Although the records contain pictures, repeat only the text of every line exactly.

(Records from a dataset)

====

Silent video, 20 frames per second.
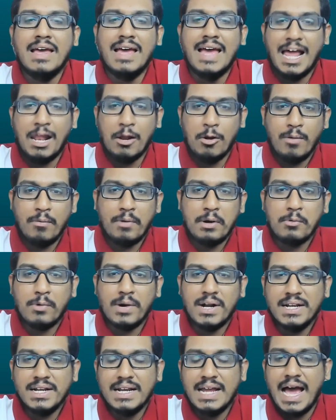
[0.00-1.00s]
Hello
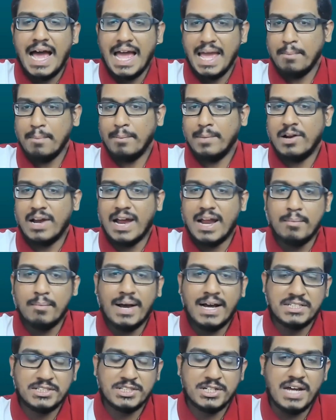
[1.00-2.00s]
everyone, I am
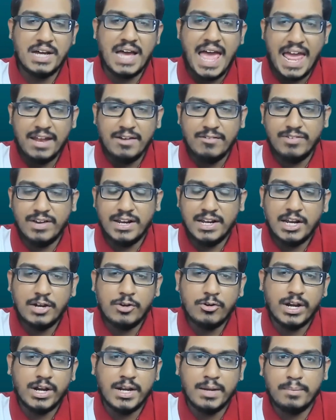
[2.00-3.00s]
Grandmaster and FIDE
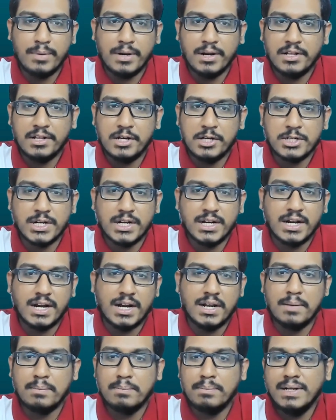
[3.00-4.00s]
trainer Priyadharshan
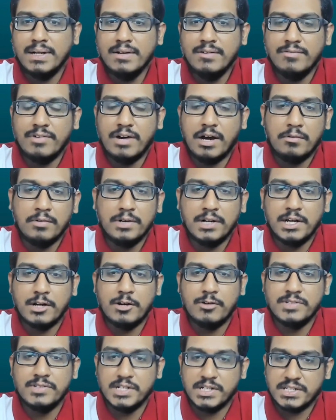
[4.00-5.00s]
Kannappan, founder
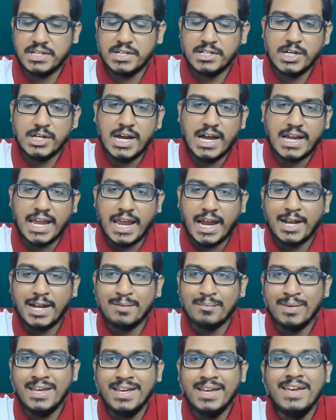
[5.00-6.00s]
of Chess Gaja
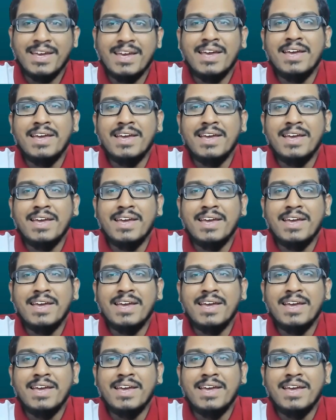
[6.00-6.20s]
Academy.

====

• [RESULT FOR THIS EXERCISE]
Silent video, 20 frames per second.
[0.00-1.00s]
Hello
[1.00-2.00s]
everyone, I am
[2.00-3.00s]
Grandmaster and FIDE
[3.00-4.00s]
trainer Priyadharshan
[4.00-5.00s]
Kannappan, founder
[5.00-6.00s]
of Chess Gaja
[6.00-6.20s]
Academy.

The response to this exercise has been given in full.